There is an online sample size calculator here. There's about 250 million adults of voting age in the US. To accurately model that population with a 4% margin of error and a 95% confidence interval, you need to sample 600 subjects. That means you can be 95% confident the poll will be accurate to within +/- 4%. (Or, it will be accurate to with +/- 4%, 95% of the time.) If you want to increase the confidence level to 99%, you need 1,040 samples. That's just math, of course. If you want meaningful results, you have to design a good survey and execute it well. If you have a bad survey instrument or a bad sampling method, it doesn't matter how many people you sample, you're going to get a biased result.



It doesn't work that way.

It would work that way if you are talking about something other than opinions.

That math doesn't account for the huge variable of opinion. That works if you are dealing with static values, not unknown variables.

That's SCIENCE, not math.
edit on 14-10-2012 by Laykilla because: (no reason given)



reply posted on 14-10-2012 @ 07:37 PM by GogoVicMorrow
reply to post by EarthCitizen07



Forget about the polls. How about not allowing them to debate in the presidential debates!


reply posted on 15-10-2012 @ 03:10 PM by NorEaster
reply to post by EarthCitizen07



I live in Ohio, and the phone rings all day long here. It's all pollsters and everyone knows who it is so very, very few of us answer it when it rings without screening first. No one that's under 60 yrs old - unless they're driven by politics - ever picks up if it's a polling call. Frankly, I have no idea why they think that they've got a sample of normal people with any of these polls. Normal people - at least in this swing state - are completely done with this crap.

I'll say one thing, even my 76 yr old bedrock conservative mother-in-law is sick of seeing Mitt Romney's face on her TV screen, and she wishes that the spooky-sounding voice-over lady in the American Crossroads Super PAC commercials would go away and never darken her living room ever again. If she was ever entertaining a Mitt Romney vote, the last month of back-to-back ads has killed that notion off forever.


reply posted on 15-10-2012 @ 03:21 PM by BrokenCircles
reply to post by Laykilla

Originally posted by Laykilla

Um, no -- it's impossible to be an accurate sample.
To the contrary, it is impossible for it not to be an accurate sample.
After all, it is only a sample.



Originally posted by Laykilla

1,500 can never be representative of 311 million.
I never claimed that it was. You and the Op are both arguing about just how accurate/inaccurate this small sample size could potentially be, in reference to the eventual end results.

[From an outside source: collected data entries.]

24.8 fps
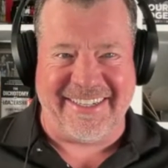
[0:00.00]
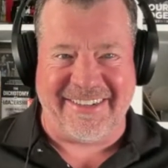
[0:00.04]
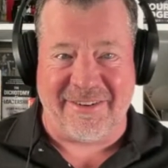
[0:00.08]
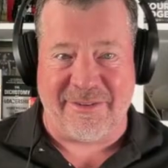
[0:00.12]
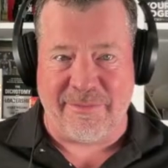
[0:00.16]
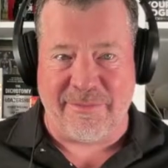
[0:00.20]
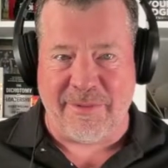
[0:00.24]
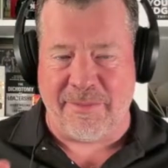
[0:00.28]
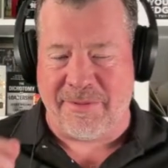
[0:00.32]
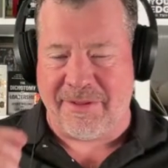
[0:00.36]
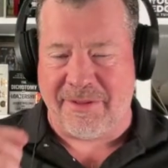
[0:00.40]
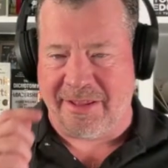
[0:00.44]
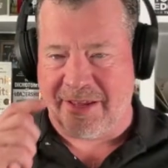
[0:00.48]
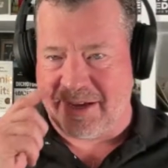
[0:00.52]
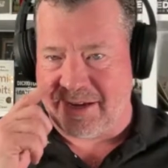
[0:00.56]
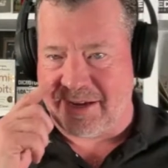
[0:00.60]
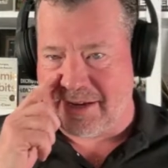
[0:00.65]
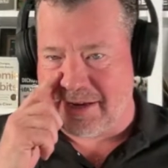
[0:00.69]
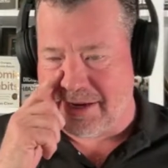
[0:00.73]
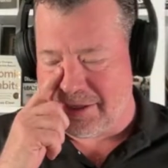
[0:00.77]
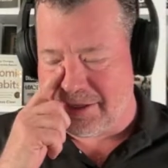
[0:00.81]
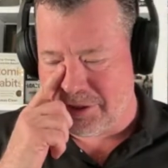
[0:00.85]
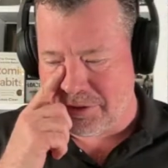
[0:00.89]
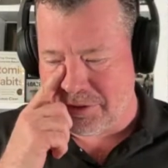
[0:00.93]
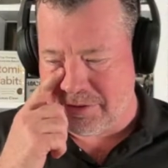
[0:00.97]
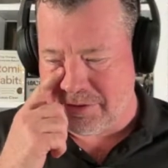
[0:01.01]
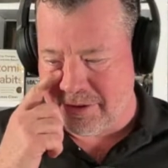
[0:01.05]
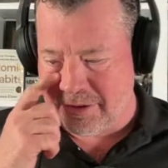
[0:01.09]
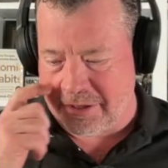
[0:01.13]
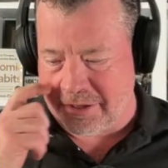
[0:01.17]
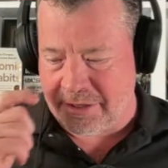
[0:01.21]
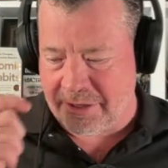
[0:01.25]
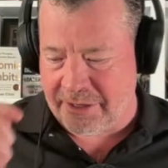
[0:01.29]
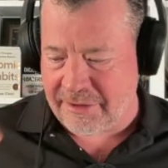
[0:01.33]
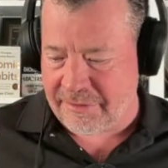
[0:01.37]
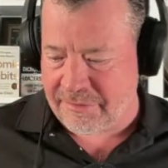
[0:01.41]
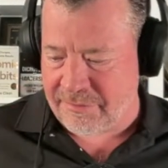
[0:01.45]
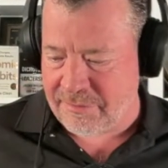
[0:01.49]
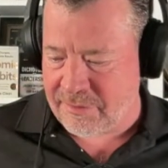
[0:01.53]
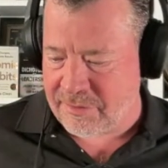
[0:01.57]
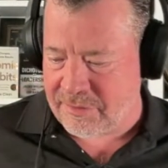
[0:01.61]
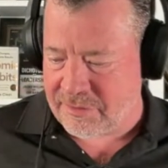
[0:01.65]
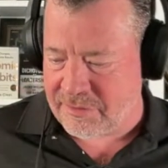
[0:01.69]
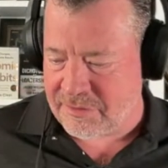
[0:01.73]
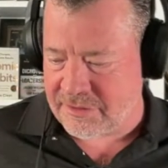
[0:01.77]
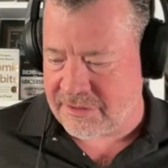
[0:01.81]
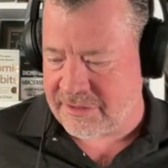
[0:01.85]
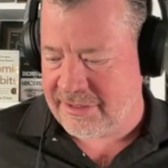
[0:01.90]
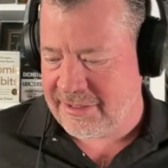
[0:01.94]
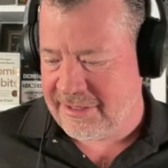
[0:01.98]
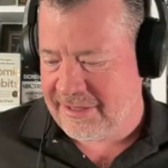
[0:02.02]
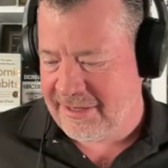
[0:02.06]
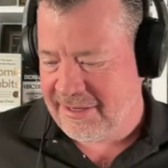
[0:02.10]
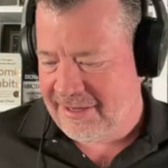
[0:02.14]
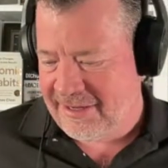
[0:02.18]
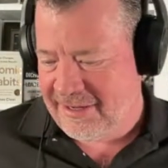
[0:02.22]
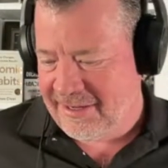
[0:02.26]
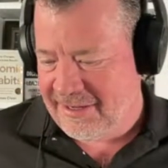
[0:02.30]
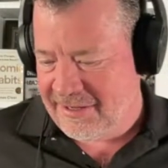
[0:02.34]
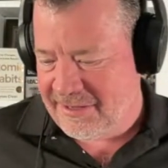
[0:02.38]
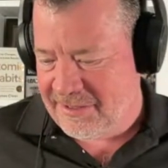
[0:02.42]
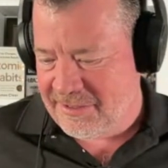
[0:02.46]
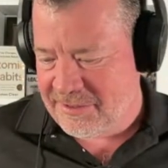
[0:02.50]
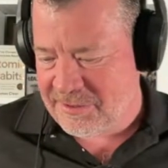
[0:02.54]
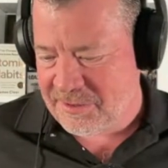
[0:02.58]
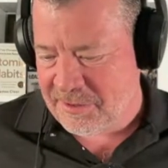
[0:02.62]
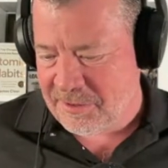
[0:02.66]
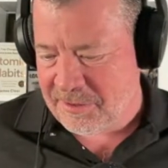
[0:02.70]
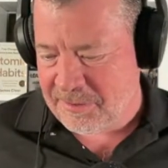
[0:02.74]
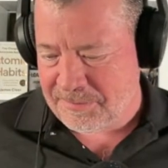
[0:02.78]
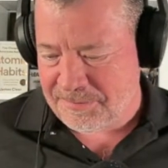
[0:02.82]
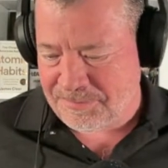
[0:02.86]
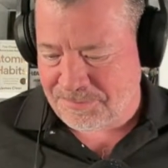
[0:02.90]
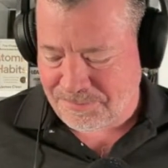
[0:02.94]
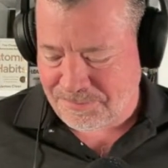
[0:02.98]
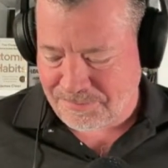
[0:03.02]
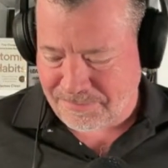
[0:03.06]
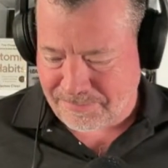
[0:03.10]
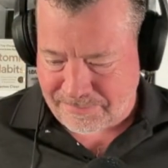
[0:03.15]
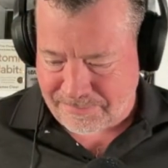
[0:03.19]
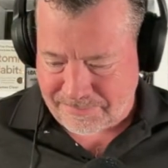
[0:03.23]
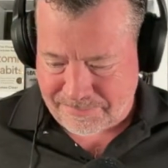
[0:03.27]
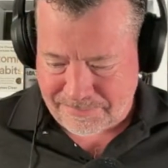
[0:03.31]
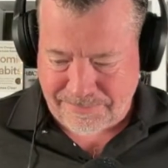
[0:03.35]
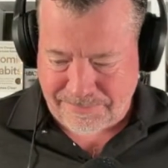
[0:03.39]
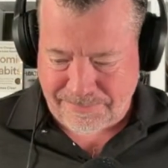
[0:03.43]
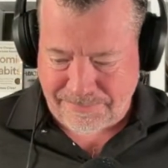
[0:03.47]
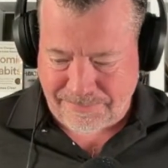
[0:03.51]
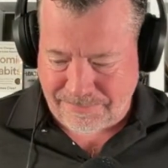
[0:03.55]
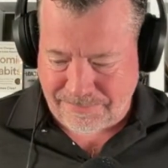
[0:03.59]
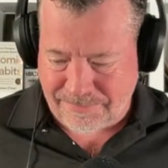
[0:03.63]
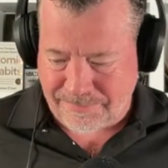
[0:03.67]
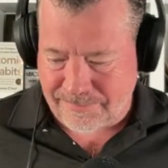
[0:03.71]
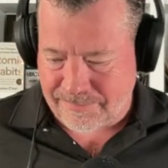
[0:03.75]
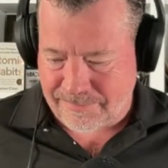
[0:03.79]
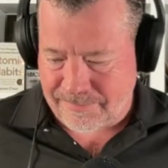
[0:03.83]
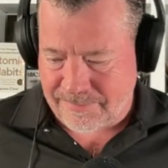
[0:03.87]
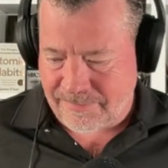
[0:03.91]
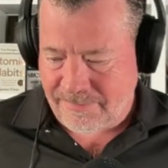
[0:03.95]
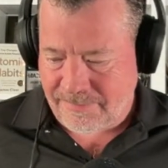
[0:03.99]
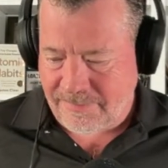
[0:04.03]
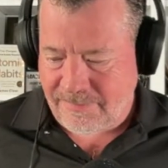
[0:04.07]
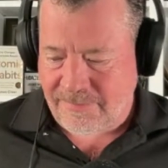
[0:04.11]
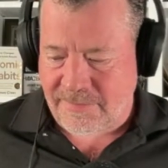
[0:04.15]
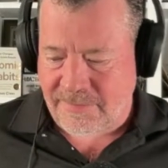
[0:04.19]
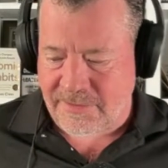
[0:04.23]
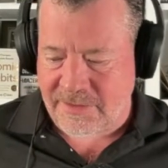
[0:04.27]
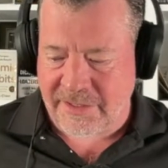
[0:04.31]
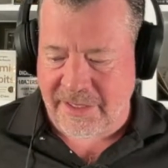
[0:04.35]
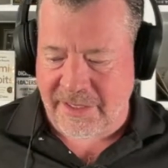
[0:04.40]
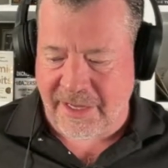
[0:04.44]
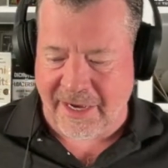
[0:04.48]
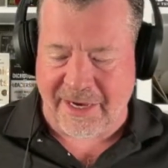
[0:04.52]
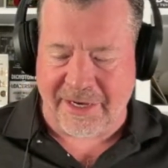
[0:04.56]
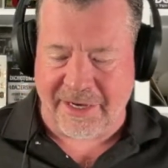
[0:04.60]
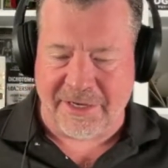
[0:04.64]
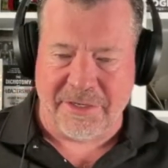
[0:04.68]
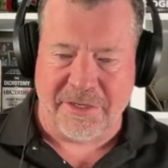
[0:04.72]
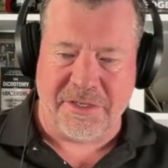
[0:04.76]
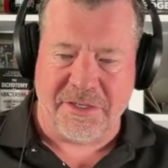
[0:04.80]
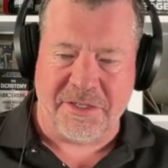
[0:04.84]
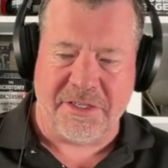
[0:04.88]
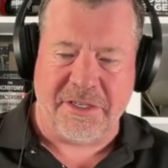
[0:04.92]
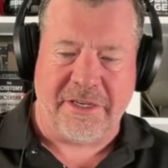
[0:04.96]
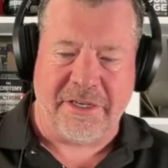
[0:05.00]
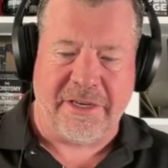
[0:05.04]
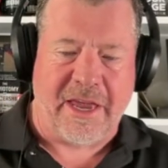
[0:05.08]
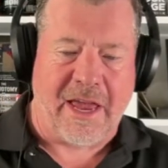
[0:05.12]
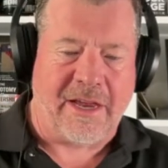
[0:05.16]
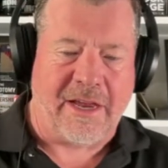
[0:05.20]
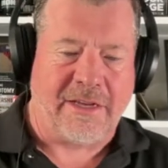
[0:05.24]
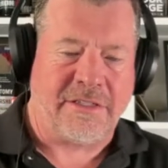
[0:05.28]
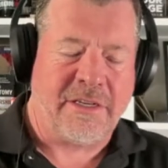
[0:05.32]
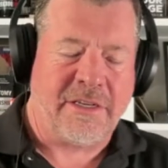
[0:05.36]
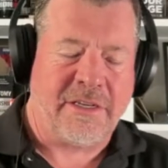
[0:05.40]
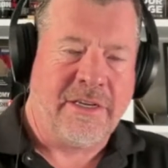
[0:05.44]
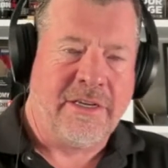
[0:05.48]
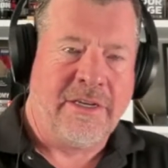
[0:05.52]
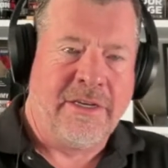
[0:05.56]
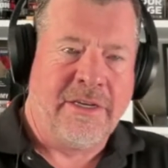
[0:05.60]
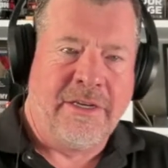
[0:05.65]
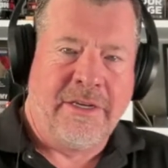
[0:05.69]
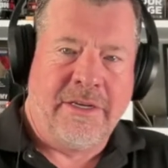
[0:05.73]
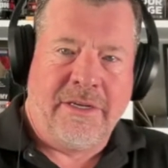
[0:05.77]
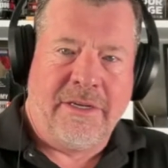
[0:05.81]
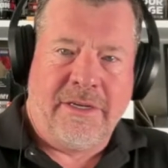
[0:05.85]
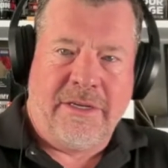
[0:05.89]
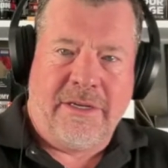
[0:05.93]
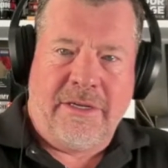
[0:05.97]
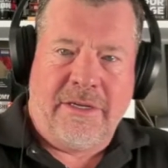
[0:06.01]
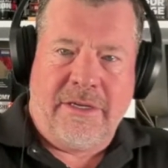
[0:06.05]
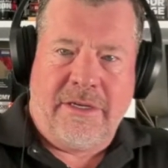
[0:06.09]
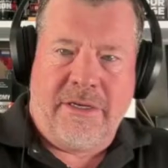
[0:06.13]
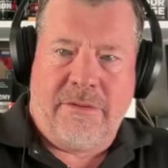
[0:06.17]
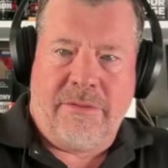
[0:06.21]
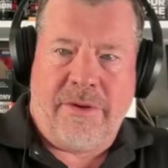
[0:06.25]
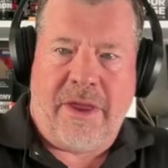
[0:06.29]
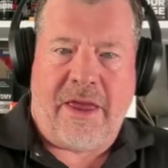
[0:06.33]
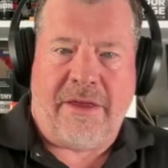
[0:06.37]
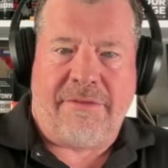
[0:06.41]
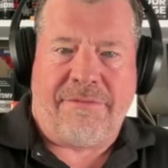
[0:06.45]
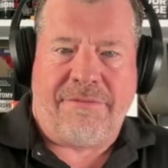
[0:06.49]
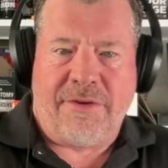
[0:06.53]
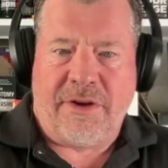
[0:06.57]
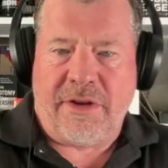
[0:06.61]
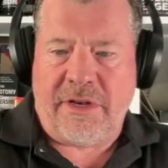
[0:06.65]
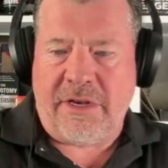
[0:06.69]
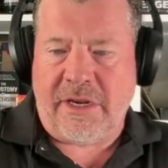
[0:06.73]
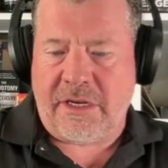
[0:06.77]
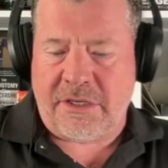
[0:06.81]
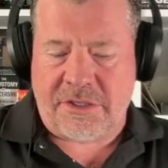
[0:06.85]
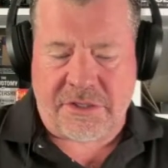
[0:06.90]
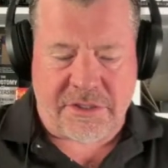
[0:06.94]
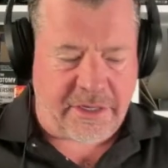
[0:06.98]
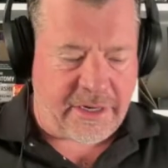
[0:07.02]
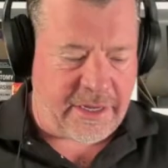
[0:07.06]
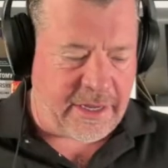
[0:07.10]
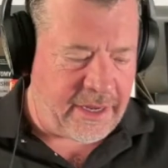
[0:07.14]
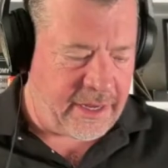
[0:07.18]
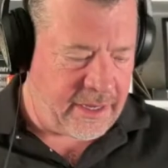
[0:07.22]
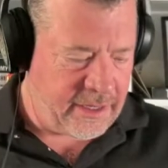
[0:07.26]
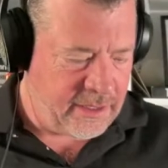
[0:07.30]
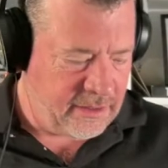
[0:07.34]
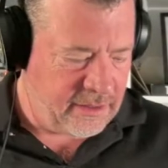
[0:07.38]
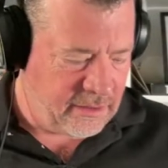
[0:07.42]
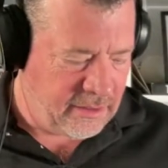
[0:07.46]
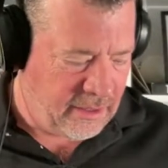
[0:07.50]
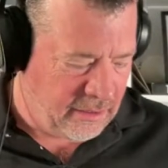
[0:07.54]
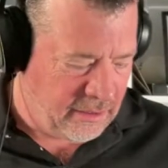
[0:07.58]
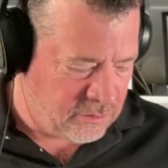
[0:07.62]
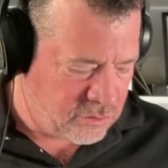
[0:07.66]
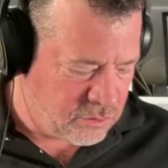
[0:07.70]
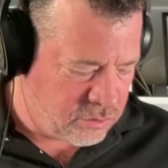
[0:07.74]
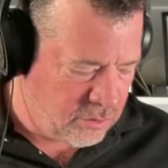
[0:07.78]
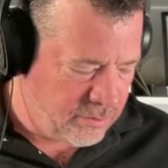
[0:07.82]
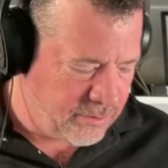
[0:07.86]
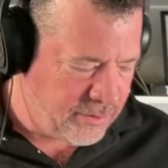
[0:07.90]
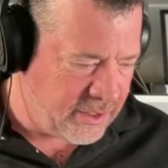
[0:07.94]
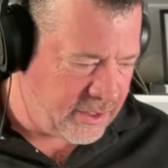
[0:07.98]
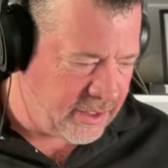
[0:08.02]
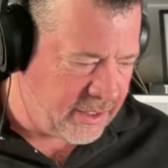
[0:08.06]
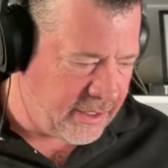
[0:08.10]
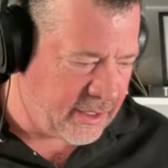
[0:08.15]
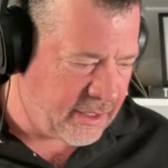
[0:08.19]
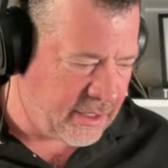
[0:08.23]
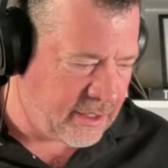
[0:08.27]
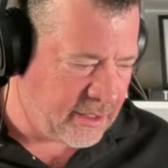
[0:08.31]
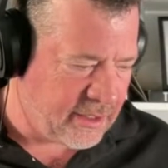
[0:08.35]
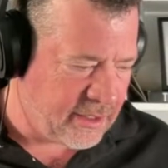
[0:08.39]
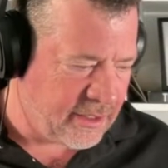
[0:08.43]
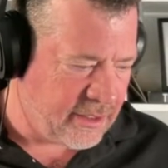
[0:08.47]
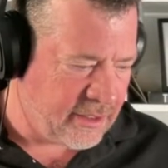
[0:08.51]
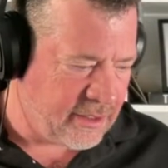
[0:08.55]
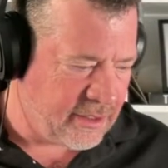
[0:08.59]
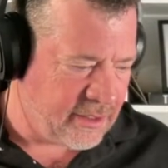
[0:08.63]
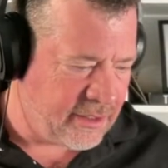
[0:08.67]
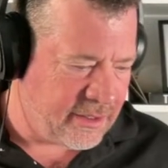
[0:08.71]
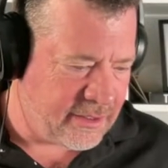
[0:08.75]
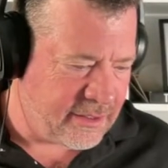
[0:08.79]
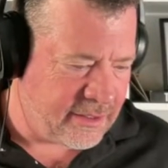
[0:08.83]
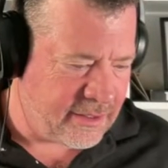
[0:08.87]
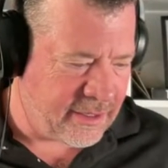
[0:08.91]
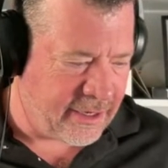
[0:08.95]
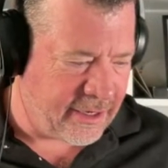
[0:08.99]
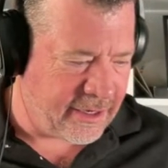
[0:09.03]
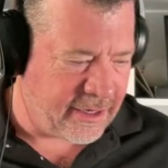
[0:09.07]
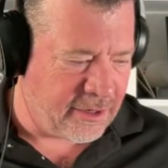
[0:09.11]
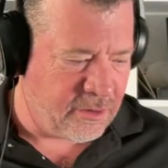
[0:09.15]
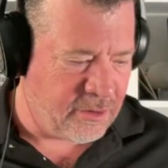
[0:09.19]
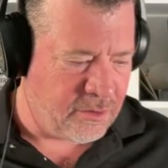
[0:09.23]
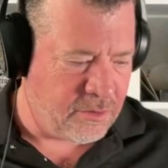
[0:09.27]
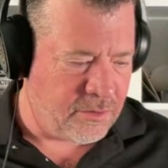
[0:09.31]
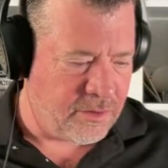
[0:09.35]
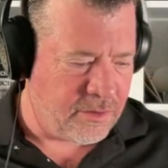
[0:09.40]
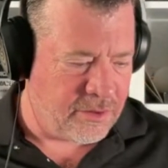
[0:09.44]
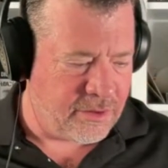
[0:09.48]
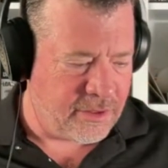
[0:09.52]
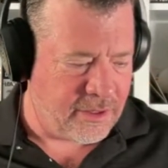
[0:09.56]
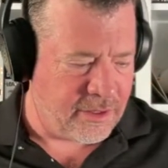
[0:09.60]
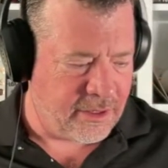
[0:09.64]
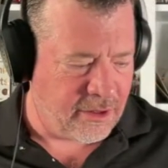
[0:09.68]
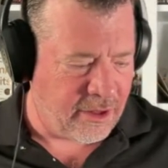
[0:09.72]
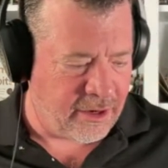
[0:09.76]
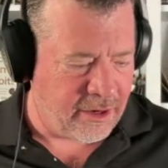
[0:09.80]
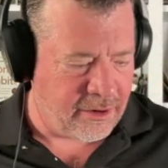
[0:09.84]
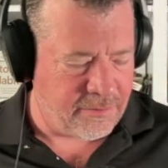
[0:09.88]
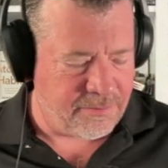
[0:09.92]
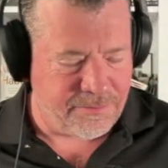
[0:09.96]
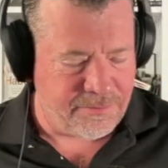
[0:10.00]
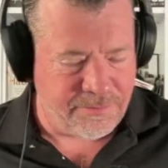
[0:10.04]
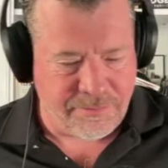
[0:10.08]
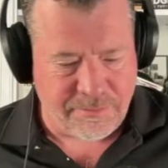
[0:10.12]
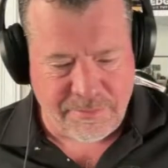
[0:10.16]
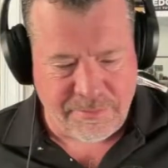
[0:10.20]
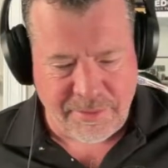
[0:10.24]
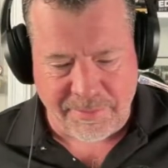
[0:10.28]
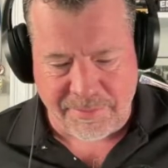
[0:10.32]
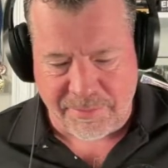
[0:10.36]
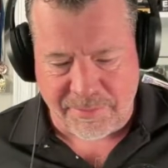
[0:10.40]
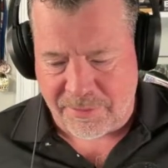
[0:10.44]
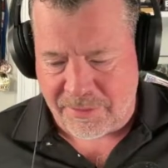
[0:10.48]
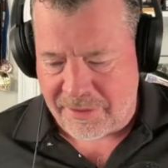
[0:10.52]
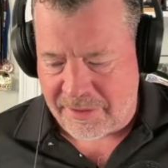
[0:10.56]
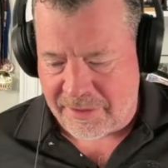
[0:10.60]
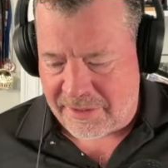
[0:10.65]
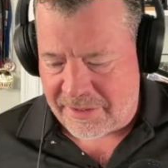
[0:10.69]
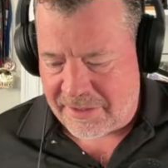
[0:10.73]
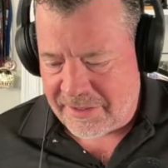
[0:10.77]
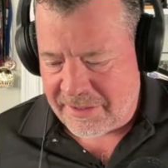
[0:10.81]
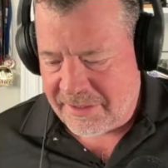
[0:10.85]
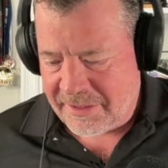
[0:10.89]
Remember that, guys. You heard it here first. So, yeah, good to see you guys. We had fun yesterday, a little housewarming thing and hang out with a lot of people that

Obviously, a larger sample will always produce more reliable results, but a sample is not meant to be an entirely accurate representation of the end results as a whole. The purpose of a sample is to get some sort of an idea, but a sample can never be completely conclusive.


Originally posted by Laykilla

When what you are testing is extremely variable, a sample size of even 1% is waaaaaaaaaaaaaaaaaaaaaay to low to get any kind of useful data.
1% is better than 0.




I know that it is basically just semantics (which is why I am done here), but you guys need to say it right. lol. A sample is still a sample, regardless of whether or not it eventually proves to have been an accurate representation of the whole.